Asterisk 20.11.0 goes idle after ~10hrs post reload

Hello,

I am running Asterisk 20.11.0 with PJSIP.
My issue:

  • When I reload Asterisk (core reload or pjsip reload) in the morning, it works fine all day.

  • But by the next morning (~10 hrs later), the system is idle:

    • core show channels shows nothing.

    • Trunks/endpoints don’t seem to handle calls.

    • I have to reload/restart to restore traffic.

Notes:

  • No obvious errors in /var/log/asterisk/full.

  • This seems related to trunks losing registration or PJSIP session refresh.

  • Using [flat config files / Realtime DB → add your case here].

Questions:

  1. Is this a known issue with Asterisk 20.11.0 PJSIP reloads?

  2. Could this be due to trunk registration expiry or NAT timeout after 24 hrs?

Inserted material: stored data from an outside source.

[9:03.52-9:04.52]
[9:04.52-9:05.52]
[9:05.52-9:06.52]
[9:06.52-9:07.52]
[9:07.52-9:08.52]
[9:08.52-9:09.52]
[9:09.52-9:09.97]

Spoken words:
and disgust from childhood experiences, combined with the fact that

  3. What is the best practice to safely reload configs without causing idle state?

Thanks in advance!

You could answer this question yourself by looking at the issue tracker. The answer is no, though.

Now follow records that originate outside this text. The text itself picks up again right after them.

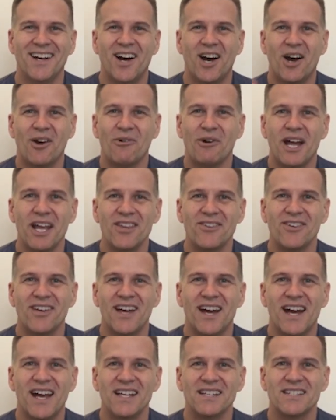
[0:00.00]
All right, you
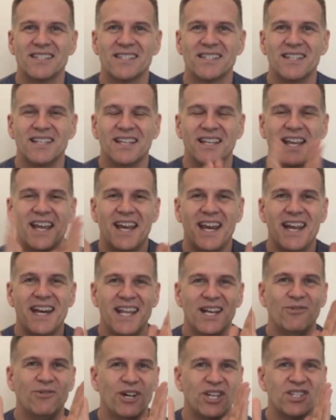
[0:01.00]
guys.
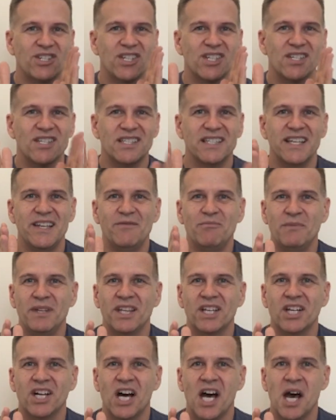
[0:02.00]
Any questions, leave them
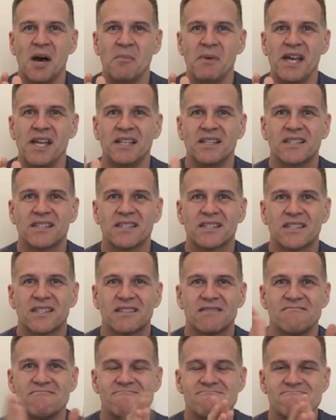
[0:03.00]
in the comments.
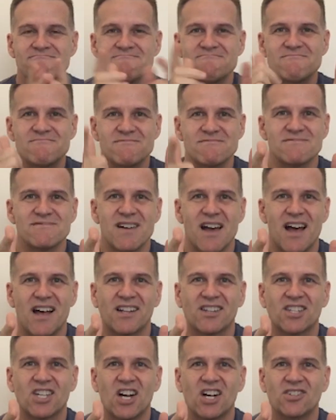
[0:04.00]

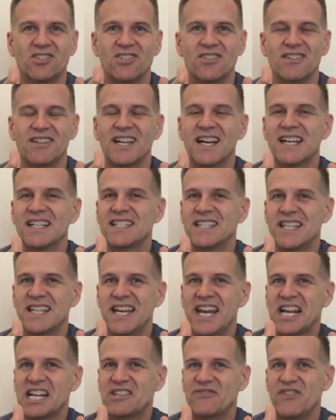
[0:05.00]
I'll talk to you guys in the
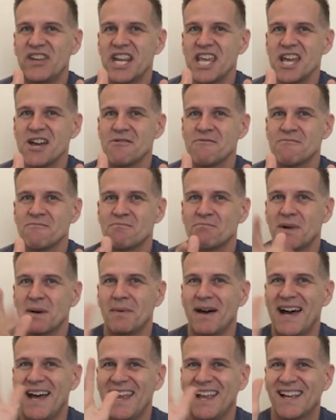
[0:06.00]
next video.
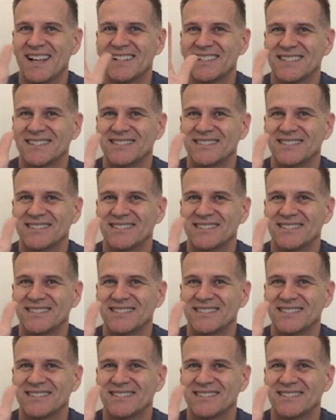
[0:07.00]
Bye-bye.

It certainly could - so you need to investigate. If you’re doing outbound SIP registrations, are they registered? Do you see any SIP traffic?

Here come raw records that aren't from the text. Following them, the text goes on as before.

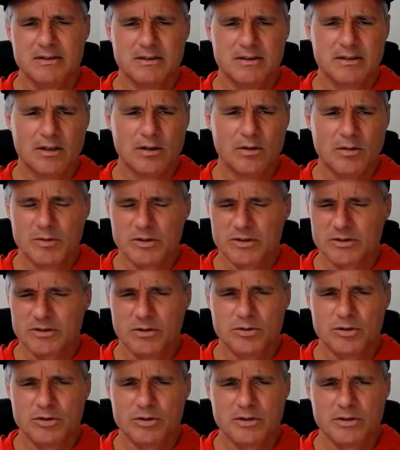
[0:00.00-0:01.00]
Almost
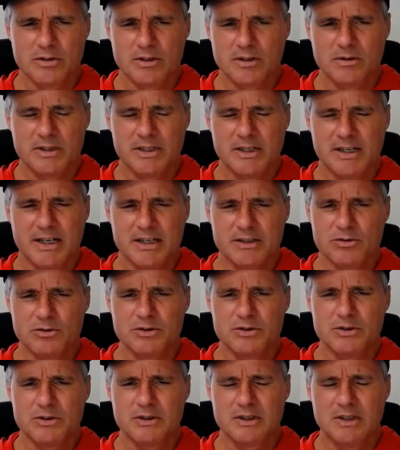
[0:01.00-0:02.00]
no sugar, only natural
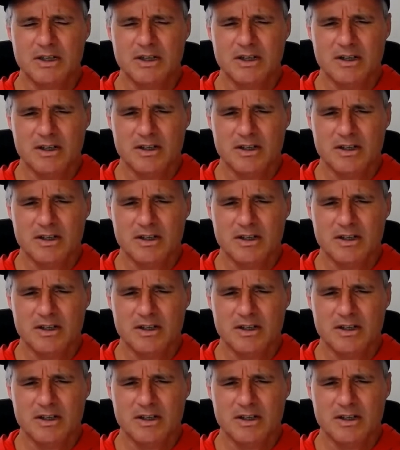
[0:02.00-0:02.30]
sugar.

There is no “best practie”. Reloading is a safe operation.

I see you neglected to finish filling out your AI generated forum post.

Do note, statements like this rely on YOUR understanding of things.

1 Like

On Thursday 21 August 2025 at 10:17:28, manojgowda2520 via Asterisk Community
wrote:

  • When I reload Asterisk (core reload or pjsip reload) in the morning,
    it works fine all day.

  • But by the next morning (~10 hrs later), the system is idle:

I don’t understand the timing. You say that you reload Asterisk “in the
morning”, and that “by the next morning” you have the problem.

How is one morning ~10 hours later than the previous one?

  • No obvious errors in /var/log/asterisk/full.

  • This seems related to trunks losing registration or PJSIP session refresh

What makes you say that? What have you seen (especially if there is nothing
in the log file) which makes you think registration is getting lost?

Antony.


International affairs can be complicated.
On 28th June 1914 a Serb shot an Austrian in Bosnia, so five weeks later
Germany invaded Luxembourg, declared war on France, and then invaded Belgium,
which caused Britain to enter the war.

My immediate thought is that you are relying in frequent calls to prevent a rule in a router timing out, and there are long enough gaps overnight, for the timeout to occur. If that is the problem, the answer is to make the rules in the router static.